··· Records to use ···
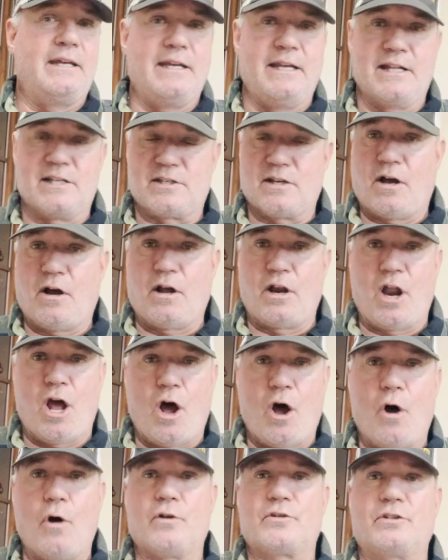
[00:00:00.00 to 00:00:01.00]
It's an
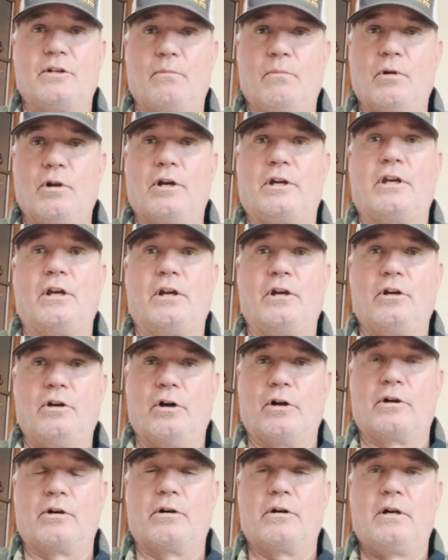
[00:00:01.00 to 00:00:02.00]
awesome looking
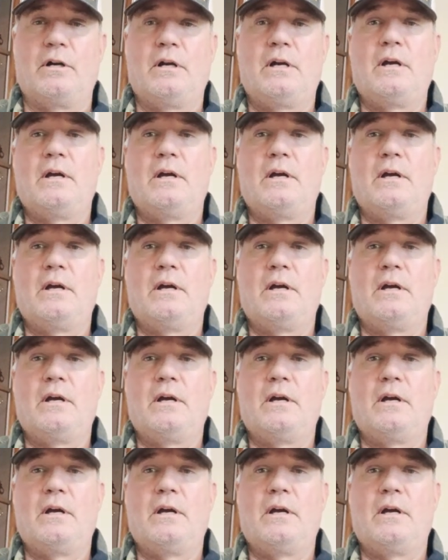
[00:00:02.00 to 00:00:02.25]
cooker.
···
* [The task]:
Every line above has to be output exactly; the pictures must be dropped.

* [Output]:
[00:00:00.00 to 00:00:01.00]
It's an
[00:00:01.00 to 00:00:02.00]
awesome looking
[00:00:02.00 to 00:00:02.25]
cooker.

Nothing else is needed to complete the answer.